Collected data
↓↓↓

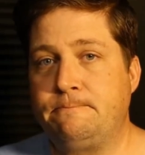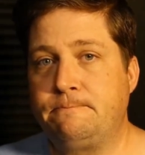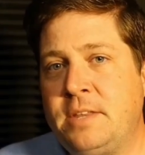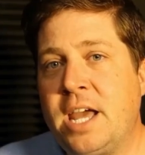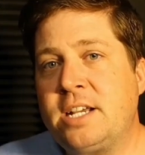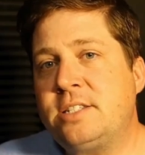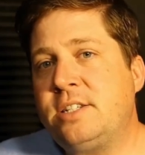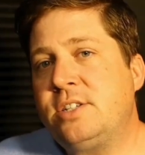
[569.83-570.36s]

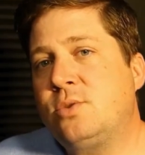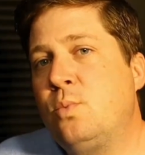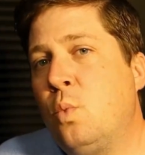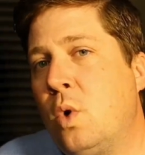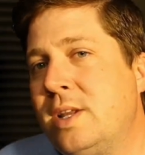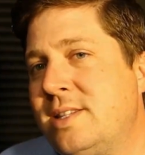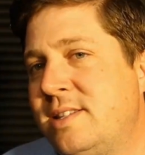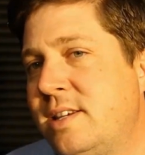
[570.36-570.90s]
Next is,
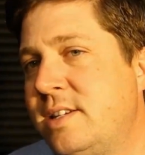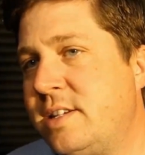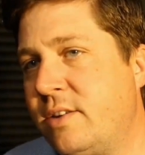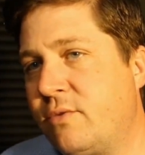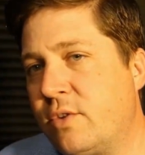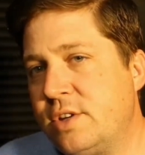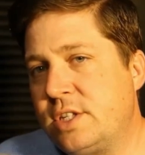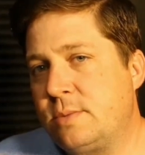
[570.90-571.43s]
what's the
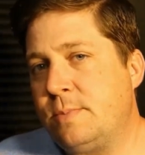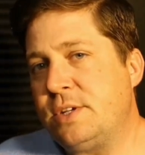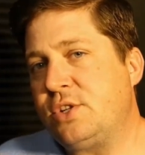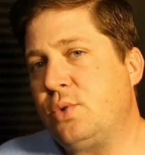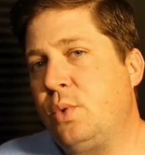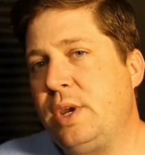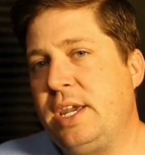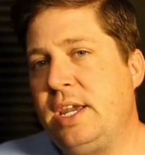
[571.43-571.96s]
difference
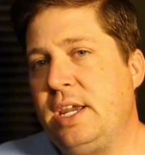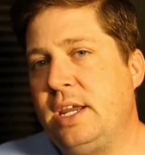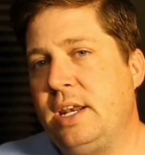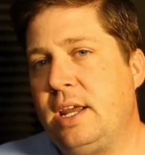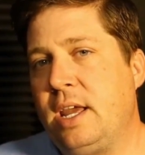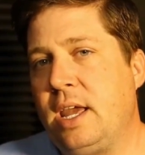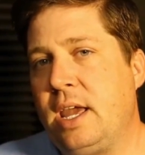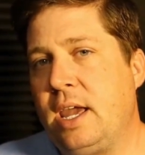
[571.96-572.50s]

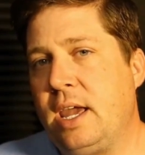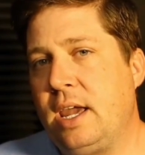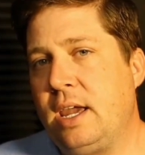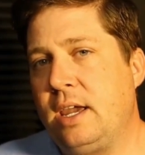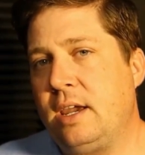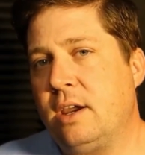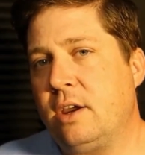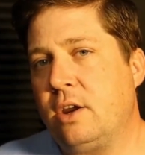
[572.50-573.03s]
between
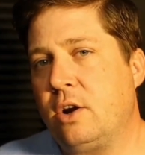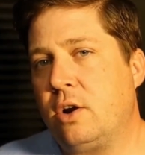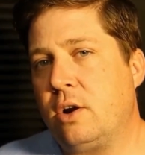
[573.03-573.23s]
a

↑↑↑

▸ Task goal: No picture belongs in the copy. Print every entry above exactly as it stands.

▸ Solution below:
[569.83-570.36s]

[570.36-570.90s]
Next is,
[570.90-571.43s]
what's the
[571.43-571.96s]
difference
[571.96-572.50s]

[572.50-573.03s]
between
[573.03-573.23s]
a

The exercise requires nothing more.